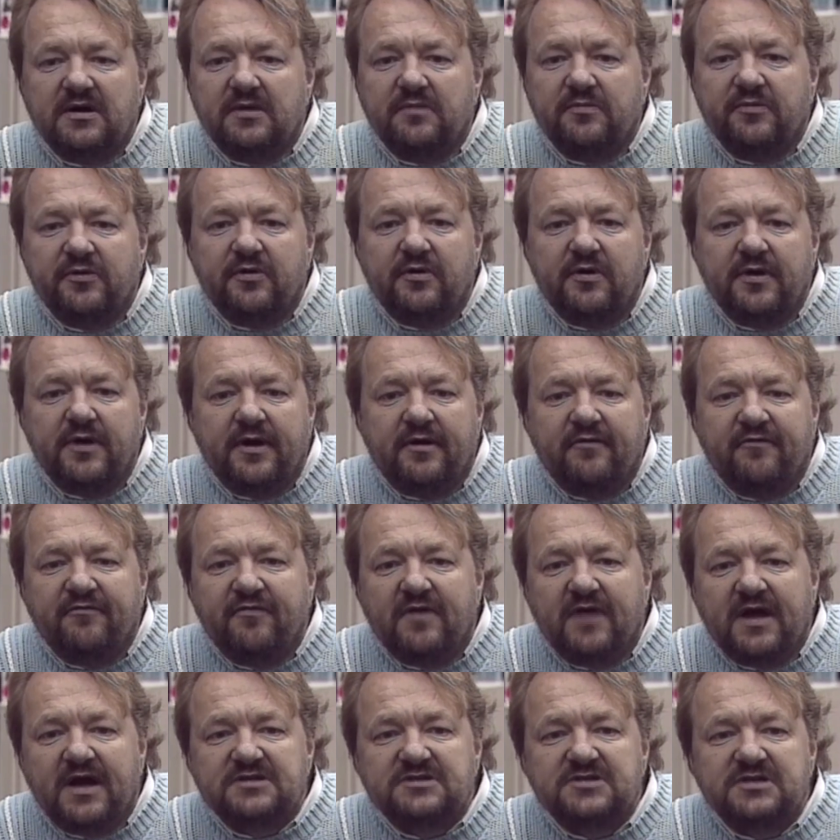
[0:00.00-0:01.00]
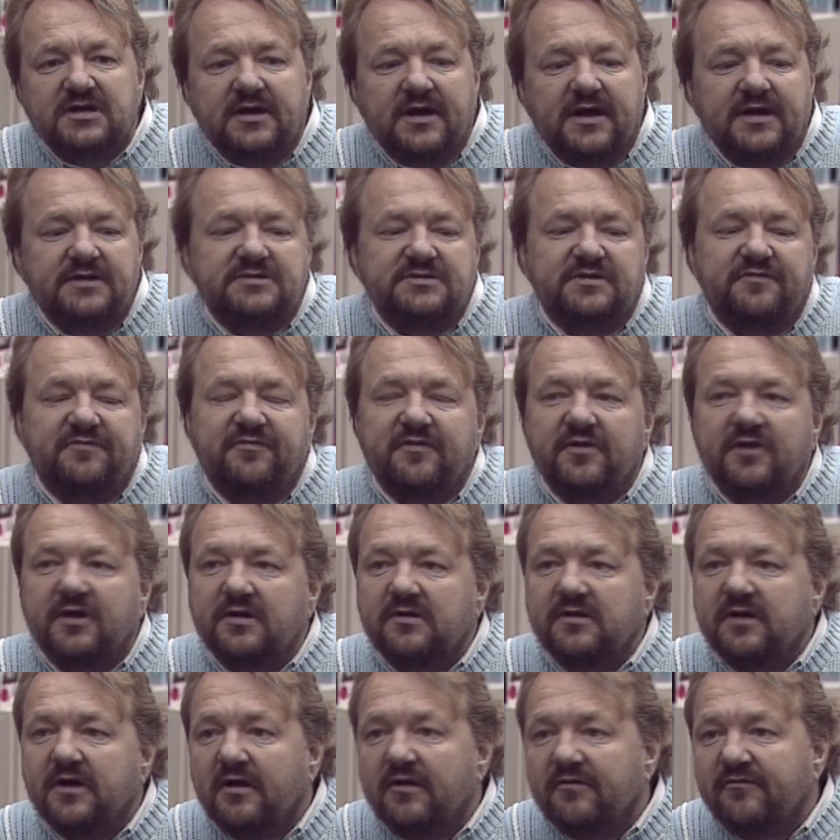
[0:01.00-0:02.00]
There are now flashing lights that fit
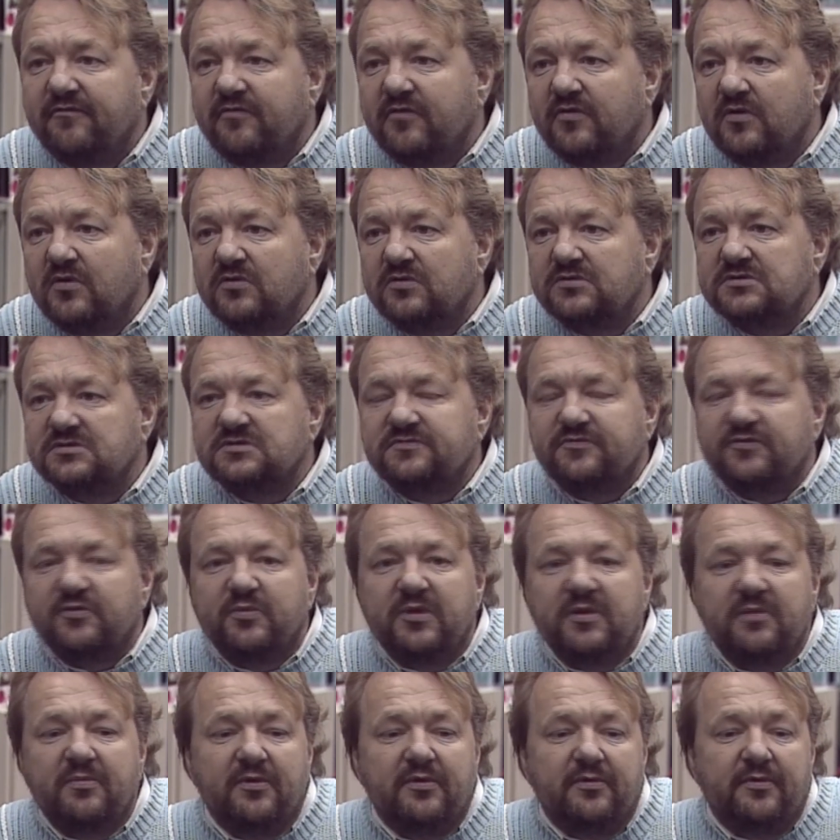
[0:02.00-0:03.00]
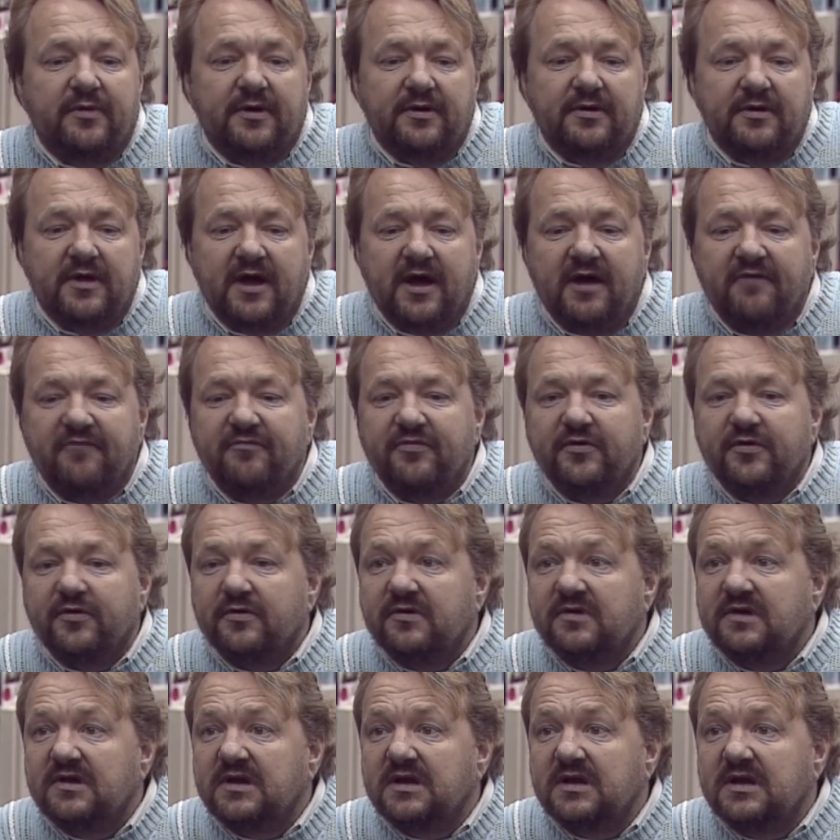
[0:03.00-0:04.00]
on telephones for people who are deaf. There
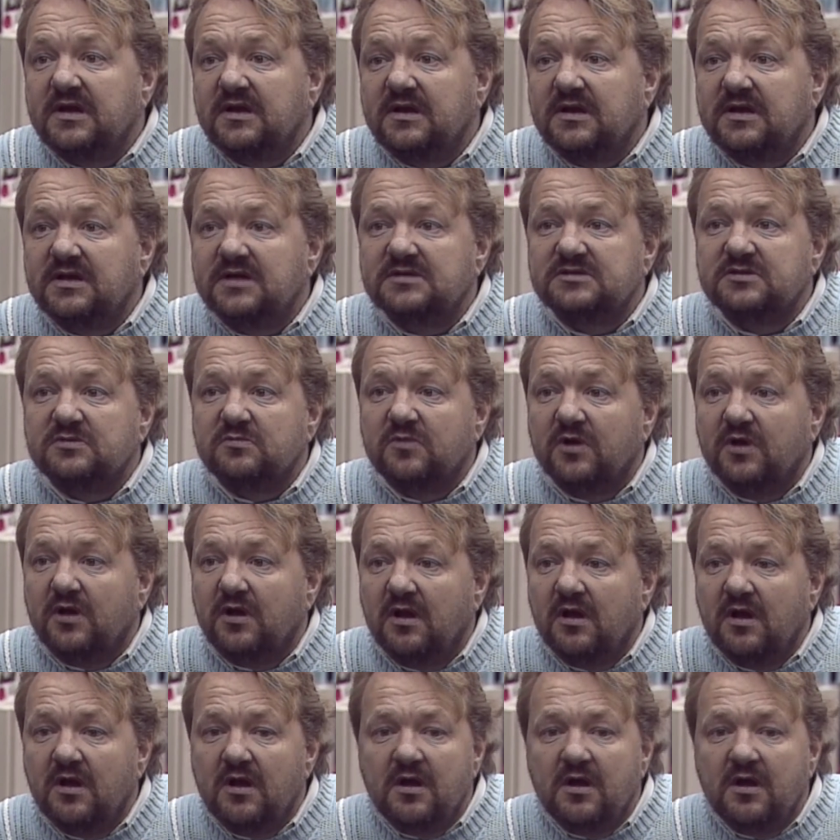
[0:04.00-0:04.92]
are TDDs that will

**What to produce:**
The data must come back word for word, with every picture removed.

**Answer:**
[0:00.00-0:01.00]
[0:01.00-0:02.00]
There are now flashing lights that fit
[0:02.00-0:03.00]
[0:03.00-0:04.00]
on telephones for people who are deaf. There
[0:04.00-0:04.92]
are TDDs that will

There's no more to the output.